Martín Alonso Serna es un hombre que durante gran parte de su vida se dedicó al campo, realizando labores como siembras, piscas y limpieza de parcelas. Sin embargo, el desgaste en sus rodillas le impidió continuar con el mismo ritmo de trabajo, por lo que buscó una nueva manera de salir adelante.
Ahora, con sus manos crea flores hechas de papel y popote jumbo, mismas que ofrece a la ciudadanía en las calles. Asegura que no pide un precio fijo por ellas, sino que acepta el apoyo que las personas gusten brindarle.
“Antes me dedicaba a la labor, pero ya no puedo. Me enseñaron a hacer estas flores en el centro y ahora salgo a venderlas”, comentó.
Originario de Rosales, Martín viaja en camión hasta los puntos donde ofrece su trabajo. Explicó que elaborar una sola pieza requiere tiempo y dedicación, pues puede tardar un día completo y parte de la noche en terminarlas.

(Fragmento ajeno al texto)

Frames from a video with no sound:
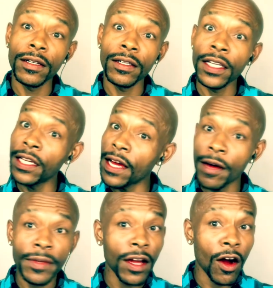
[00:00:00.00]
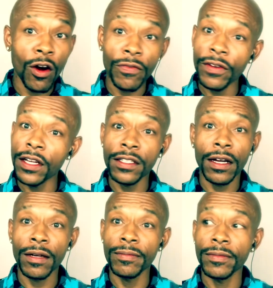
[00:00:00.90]
He got me all fucked
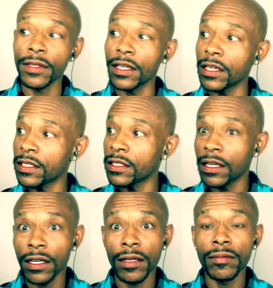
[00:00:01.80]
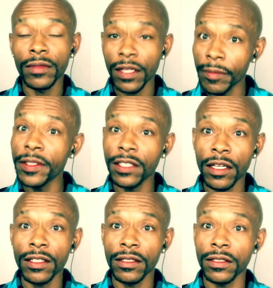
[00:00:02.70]
up, and let me
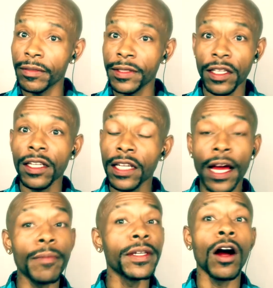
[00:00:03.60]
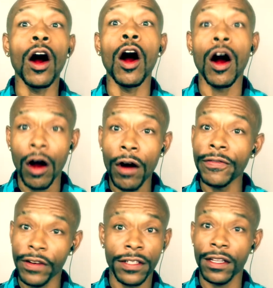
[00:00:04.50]
tell you, he got me all
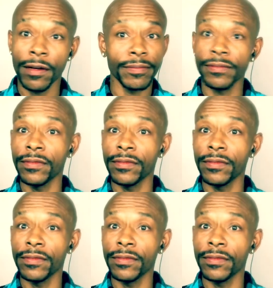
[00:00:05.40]
fucked up.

Aunque reconoce que las ventas son variables, hay días en los que la gente lo apoya de buena manera. “En días buenos sí he sacado hasta mil pesos, para qué voy a decir que no”, expresó.
A sus años, continúa enfrentando las altas temperaturas y el riesgo de permanecer cerca de las vialidades, pero asegura que la voluntad y las ganas de trabajar lo mantienen de pie.
“No ando todos los días porque las rodillas ya no me ayudan, a veces salgo después de dos o tres semanas, pero mientras pueda seguiré trabajando honradamente”, señaló.
Martín no está casado y vive solo, aunque cuenta con sus hermanos como parte de su familia. Su historia refleja la búsqueda de una alternativa digna para salir adelante pese a las dificultades físicas y económicas.